And if this presidential system prevails, then very likely at some point between now and 2038 —within the next 20 years — Kenya, as we know it, will cease to exist.
But of course, I do not expect this to happen. Maybe because once again, we have proved that our political culture — as opposed to our political system — has in-built self-correcting mechanisms.
Our existing political system may not be one that guarantees inclusion — much less electoral justice.
But our political culture and our political traditions are such that any reelected President always reaches out across the political aisle to accommodate the opposition leaders, who, just a few weeks or months ago, were his most bitter rivals.
However, be that as it may, the electoral justice Kamket’s Bill promises to deliver over time, is only a solution to our most immediate problem.

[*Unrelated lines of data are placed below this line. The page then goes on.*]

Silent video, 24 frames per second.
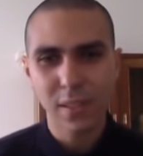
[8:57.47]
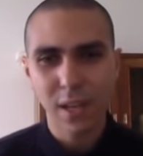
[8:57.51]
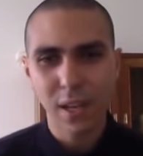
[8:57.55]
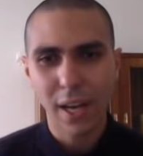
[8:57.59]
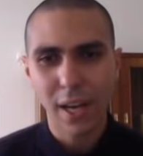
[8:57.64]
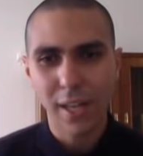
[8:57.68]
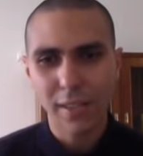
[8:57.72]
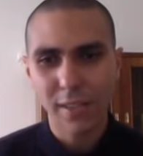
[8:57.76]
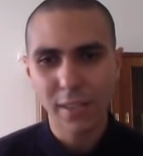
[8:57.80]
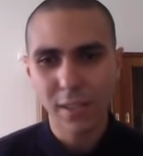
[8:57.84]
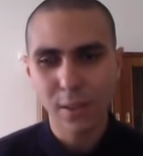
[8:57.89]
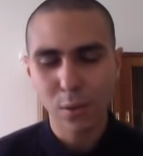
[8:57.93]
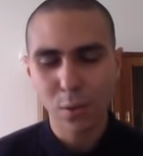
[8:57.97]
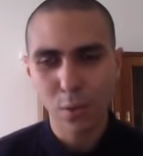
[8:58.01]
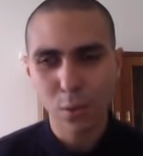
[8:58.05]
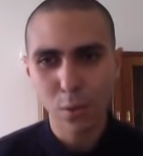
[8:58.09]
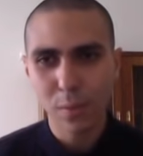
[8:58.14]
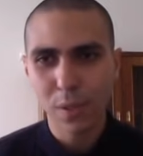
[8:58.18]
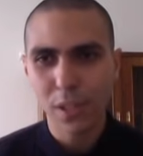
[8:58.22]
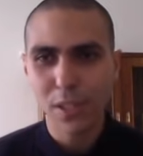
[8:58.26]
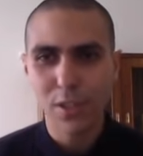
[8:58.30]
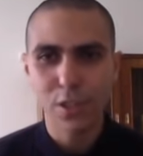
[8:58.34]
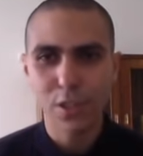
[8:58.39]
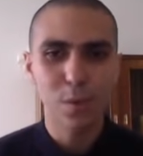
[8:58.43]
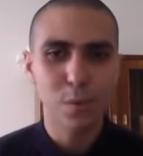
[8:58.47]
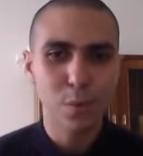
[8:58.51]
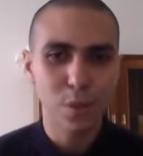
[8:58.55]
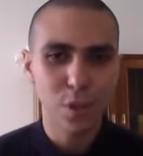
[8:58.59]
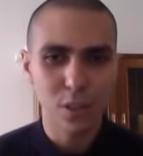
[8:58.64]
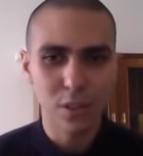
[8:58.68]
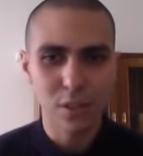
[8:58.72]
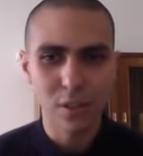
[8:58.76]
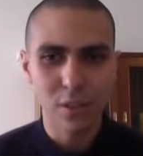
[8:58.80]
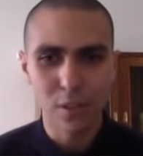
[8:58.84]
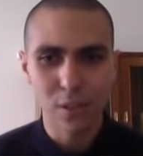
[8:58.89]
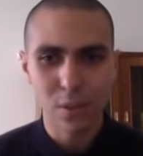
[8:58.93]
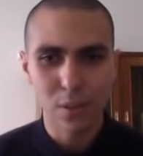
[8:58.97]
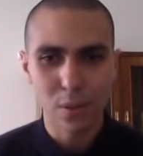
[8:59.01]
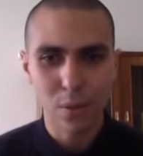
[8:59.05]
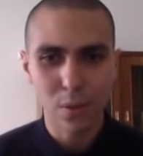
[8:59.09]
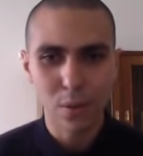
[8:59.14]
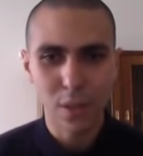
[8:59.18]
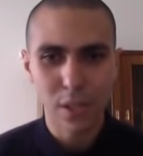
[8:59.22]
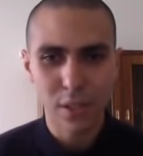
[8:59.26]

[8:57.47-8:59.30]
as a normal Egyptian, you know,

Just as we were to find out at Independence that political freedom was no guarantee of individual prosperity, so too is it now that electoral justice is no guarantee of something we need even more — economic justice. Here is how this concept of economic justice is defined: “Economic justice is a set of moral principles for building economic institutions, the ultimate goal of which is to create an opportunity for each person to create a sufficient material foundation upon which to have a dignified, productive, and creative life beyond economics.”
The emphasis here is on this “ultimate goal” of creating “an opportunity for each person to create a sufficient material foundation”.

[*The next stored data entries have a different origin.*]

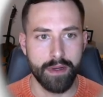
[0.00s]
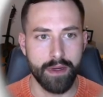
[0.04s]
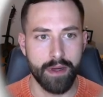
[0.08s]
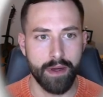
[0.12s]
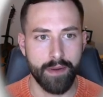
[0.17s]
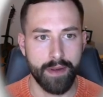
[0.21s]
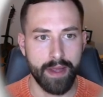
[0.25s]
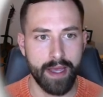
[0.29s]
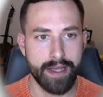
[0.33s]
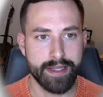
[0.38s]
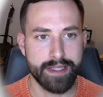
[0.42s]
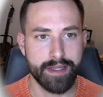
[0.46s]

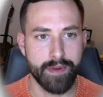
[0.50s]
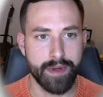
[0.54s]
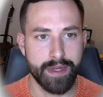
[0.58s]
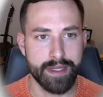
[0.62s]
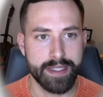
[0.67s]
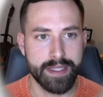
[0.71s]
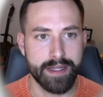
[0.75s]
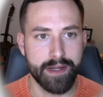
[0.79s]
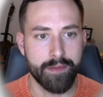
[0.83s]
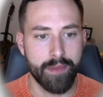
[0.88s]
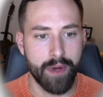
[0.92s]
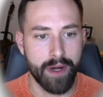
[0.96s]
Okay, so we can
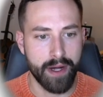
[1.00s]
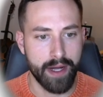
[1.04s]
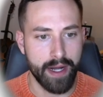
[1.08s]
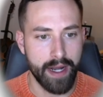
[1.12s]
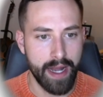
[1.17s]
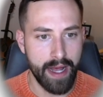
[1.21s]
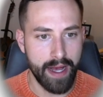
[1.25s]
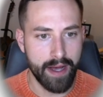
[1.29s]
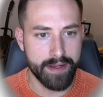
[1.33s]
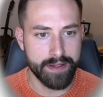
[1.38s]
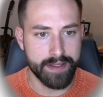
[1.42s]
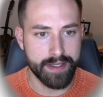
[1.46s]
see our market
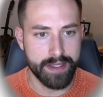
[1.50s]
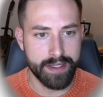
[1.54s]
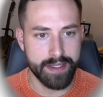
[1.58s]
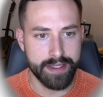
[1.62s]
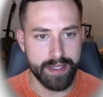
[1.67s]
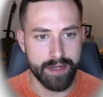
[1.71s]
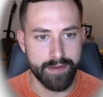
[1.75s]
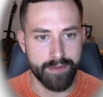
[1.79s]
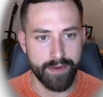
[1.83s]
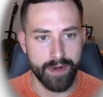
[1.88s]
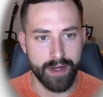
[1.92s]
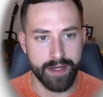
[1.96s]
analysis,
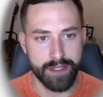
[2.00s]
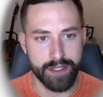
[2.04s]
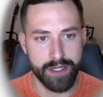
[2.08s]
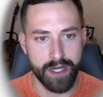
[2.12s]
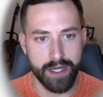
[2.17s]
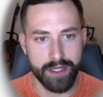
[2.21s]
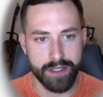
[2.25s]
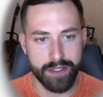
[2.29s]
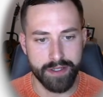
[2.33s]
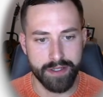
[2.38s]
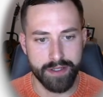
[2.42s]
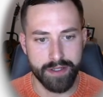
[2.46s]

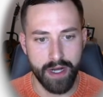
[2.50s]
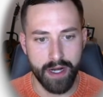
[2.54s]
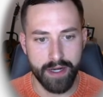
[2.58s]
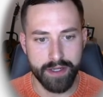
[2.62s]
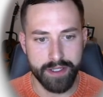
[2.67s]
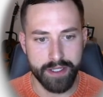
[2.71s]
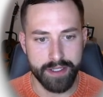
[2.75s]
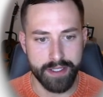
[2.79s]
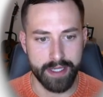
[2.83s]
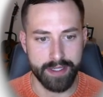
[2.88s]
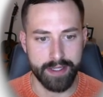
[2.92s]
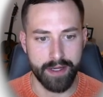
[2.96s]
differentiation
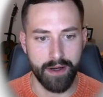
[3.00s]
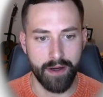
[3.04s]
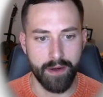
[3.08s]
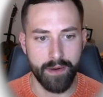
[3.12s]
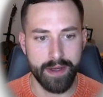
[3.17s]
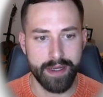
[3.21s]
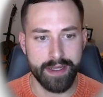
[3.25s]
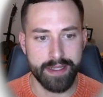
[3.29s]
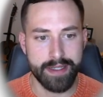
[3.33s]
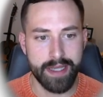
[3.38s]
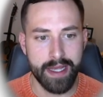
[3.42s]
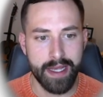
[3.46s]
strategies as
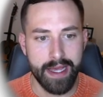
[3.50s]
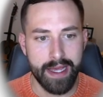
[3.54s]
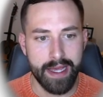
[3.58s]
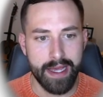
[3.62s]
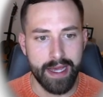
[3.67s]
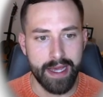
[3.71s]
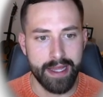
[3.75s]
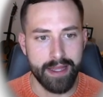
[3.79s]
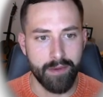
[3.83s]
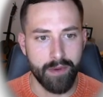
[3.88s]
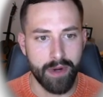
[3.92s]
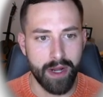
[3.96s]
always,
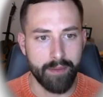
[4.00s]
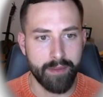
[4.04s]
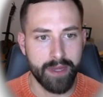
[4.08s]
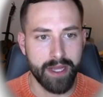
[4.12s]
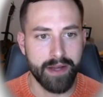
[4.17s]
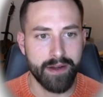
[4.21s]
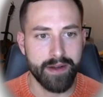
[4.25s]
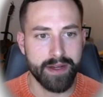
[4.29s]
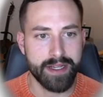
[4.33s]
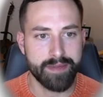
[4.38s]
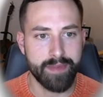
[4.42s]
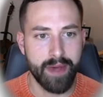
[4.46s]
and then what I'm
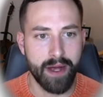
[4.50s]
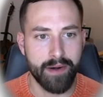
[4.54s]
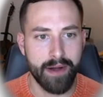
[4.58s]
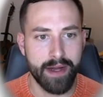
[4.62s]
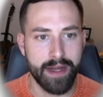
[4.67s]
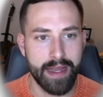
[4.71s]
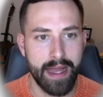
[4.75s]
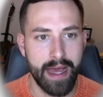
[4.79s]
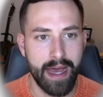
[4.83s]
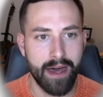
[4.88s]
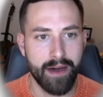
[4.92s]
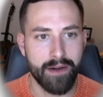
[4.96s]
curious about right
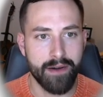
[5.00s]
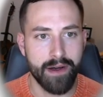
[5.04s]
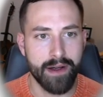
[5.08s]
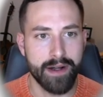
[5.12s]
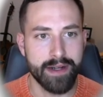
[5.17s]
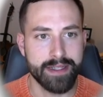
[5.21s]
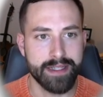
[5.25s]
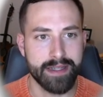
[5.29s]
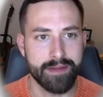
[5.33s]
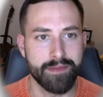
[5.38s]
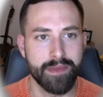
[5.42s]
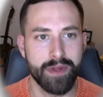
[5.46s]
now are
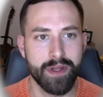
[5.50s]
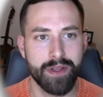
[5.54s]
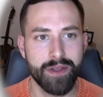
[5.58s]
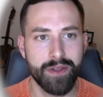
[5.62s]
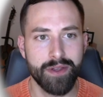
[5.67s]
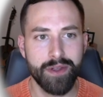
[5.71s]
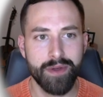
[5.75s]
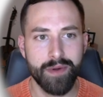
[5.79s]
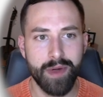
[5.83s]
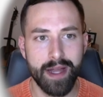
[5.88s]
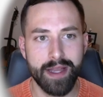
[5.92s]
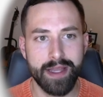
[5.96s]
some
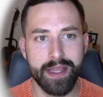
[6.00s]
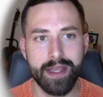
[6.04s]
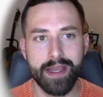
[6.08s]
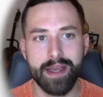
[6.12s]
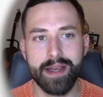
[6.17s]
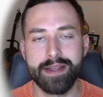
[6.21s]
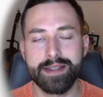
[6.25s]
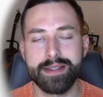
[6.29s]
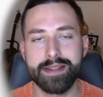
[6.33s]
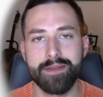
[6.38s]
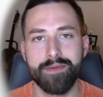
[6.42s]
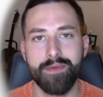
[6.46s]
new
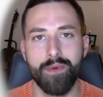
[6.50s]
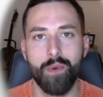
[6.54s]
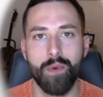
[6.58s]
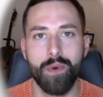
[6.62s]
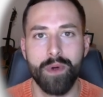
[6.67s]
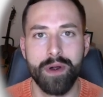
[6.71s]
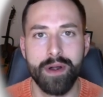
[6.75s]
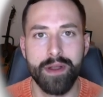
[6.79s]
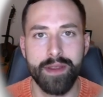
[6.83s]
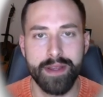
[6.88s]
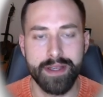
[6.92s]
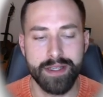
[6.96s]
ideas
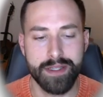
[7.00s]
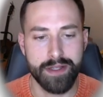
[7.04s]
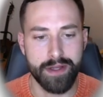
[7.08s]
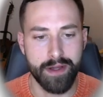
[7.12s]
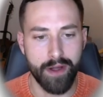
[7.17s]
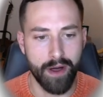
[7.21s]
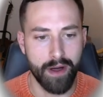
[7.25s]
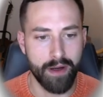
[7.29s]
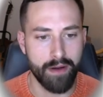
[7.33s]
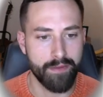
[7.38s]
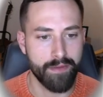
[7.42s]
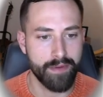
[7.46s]
for this
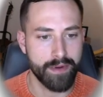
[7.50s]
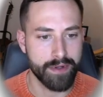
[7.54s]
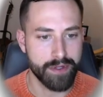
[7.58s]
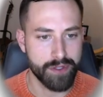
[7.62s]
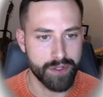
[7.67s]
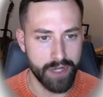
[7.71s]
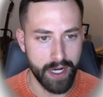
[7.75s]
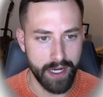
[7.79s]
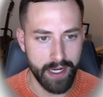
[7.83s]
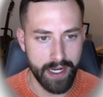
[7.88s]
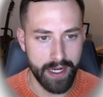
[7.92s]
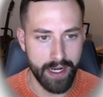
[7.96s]
golf
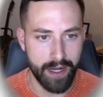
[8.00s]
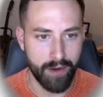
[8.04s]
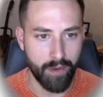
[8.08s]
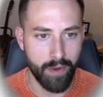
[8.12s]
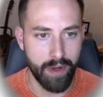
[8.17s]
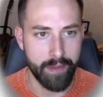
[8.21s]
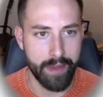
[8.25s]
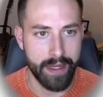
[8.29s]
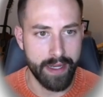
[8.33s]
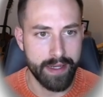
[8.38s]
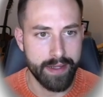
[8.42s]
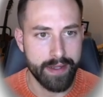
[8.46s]
training
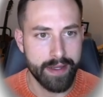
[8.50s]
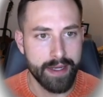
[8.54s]
equipment.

In other words, economic justice exists where ordinary people have enough money to live ‘above the poverty line’.
This is no easy task. And it is absurd to underestimate the challenges we face here, by claiming the leaders and the people of other nations have found a swift and easy path to prosperity.
I personally have nothing but contempt for the many Kenyan intellectuals who every now and then will put forward the name of the fabled founding father of Singapore, Lee Kuan Yew, and groan over the fact that Kenya has yet to produce a leader of his calibre to guide us into the land of milk and honey.
The fact is this man had a pretty easy time of it, for all his 30 years in power. Not only was he an unchallenged autocrat, but — as one of his critics pointed out — he was basically the equivalent of ‘a mayor of a mid-sized city’ if judged by global standards.
Consider if he had faced something like what we have in Northern Kenya, for example, with its seemingly irreconcilable and deadly clan rivalries; vicious cattle raids sanctioned by ancient traditions; the pervasively irredentist mindset of some of our pastoralist tribes; the easy availability of AK-47 rifles from neighbouring states, etc.
Given similarly grim and unyielding political realities, would he really have brought his country From Third World to First in one generation, as he famously claimed to have done?